Pour 1 liter of 80°C water into flask A and 1 liter of 20°C water into flask B. Now, using all four containers, is it possible to use the hot water to heat the cold water so that the final temperature of the cold water is higher than the final temperature of the hot water? How? (You can’t actually mix the hot water with the cold.)
Pour half the cold water into D and put D into the hot flask (A). The final temperature in both A and D will be about 60°C. Empty D into C and the repeat the procedure, pouring the remaining half of the cold water in B into D and immersing it in the hot water. Now the final temperature of the water in A and D will be about 47°C. Empty D again into C; the final temperature of the mixture there will be about 53°C. So in two operations we’ve warmed the cold water to 53°C and cooled the hot water to 47°C.
From Christopher Jargodzki’s books Science Brain-Twisters (1976) and Mad About Physics (2002).
Timothy and Urban are playing a game with two six-sided dice. The dice are unusual: Rather than bearing a number, each face is painted either red or blue.
The two take turns throwing the dice. Timothy wins if the two top faces are the same color, and Urban wins if they’re different. Their chances of winning are equal.
The first die has 5 red faces and 1 blue face. What are the colors on the second die?

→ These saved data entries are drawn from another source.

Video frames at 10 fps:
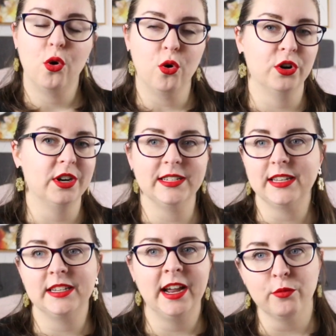
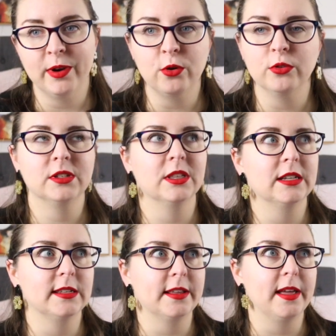organising town records and
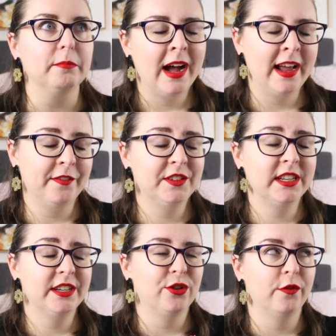things like that. I have to
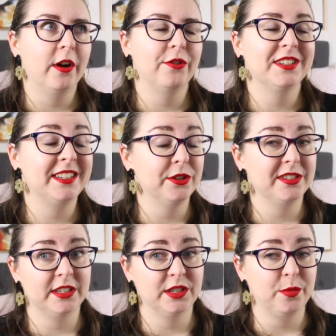say so far in the
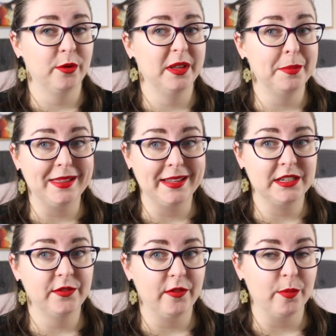series this is probably my
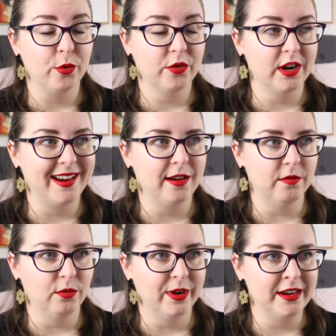least favourite book that I
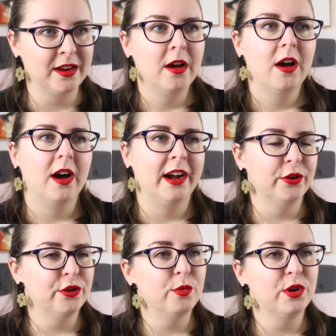have read. I
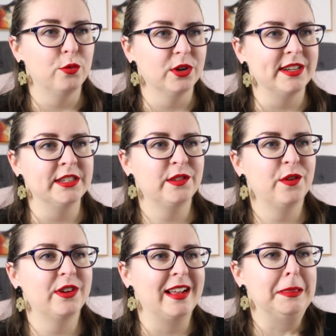don't know what it was, I just felt a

Throwing two six-sided dice produces 36 possible outcomes. If Timothy and Urban have equal chances of winning, then there must be 18 outcomes in which both dice display the same color. If x is the number of red faces on the second die, then:
18 = 5x + 1(6 – x)
x = 3
The second die must have 3 red faces and 3 blue faces.
(From Pierre Berloquin, 100 Numerical Games, 1994.)
From the Second All Soviet Union Mathematical Competition, Leningrad 1968:
On a teacher’s desk sits a balance scale, on which are a set of weights. On each weight is the name of at least one student. As each student enters the classroom, she moves all the weights that bear her name to the other side of the scale.
Before any students enter, the scale is tipped to the right. Prove that there’s some set of students that you can let into the room that will will tip the scale to the left.
Make a list of all possible subsets of the students, including the empty set and the full set, and suppose you let in all of these groups. Each weight would spend half its time in the left pan and half in the right, so the total weight for each pan is the same. Since the empty set produces a tip to the right, there must be some other set that produces a tip to the left.
Two circles intersect. A line AC is drawn through one of the intersection points, B. AC can pivot around point B — what position will maximize its length?
Call the other intersection point D and draw AD and DC. All angles inscribed in a circle and subtended by the same chord are equal, so angle BAD retains the same measure as A travels around its circle. Similarly, angle BCD remains the same as C travels around its circle. This means that triangle ADC will always have the same shape: As line AC pivots around B, triangle ADC will vary in size but remain self-similar.
So which position will maximize its size? AD and DC are chords of their respective circles, and the longest chord is a diameter. So turn the triangle until both of these lines are diameters (this will happen simultaneously); at that point triangle ADC will reach its maximum size and line AC its maximum length.
From Mogens Larsen in Richard Guy and Robert Woodrow, eds., The Lighter Side of Mathematics, 1994.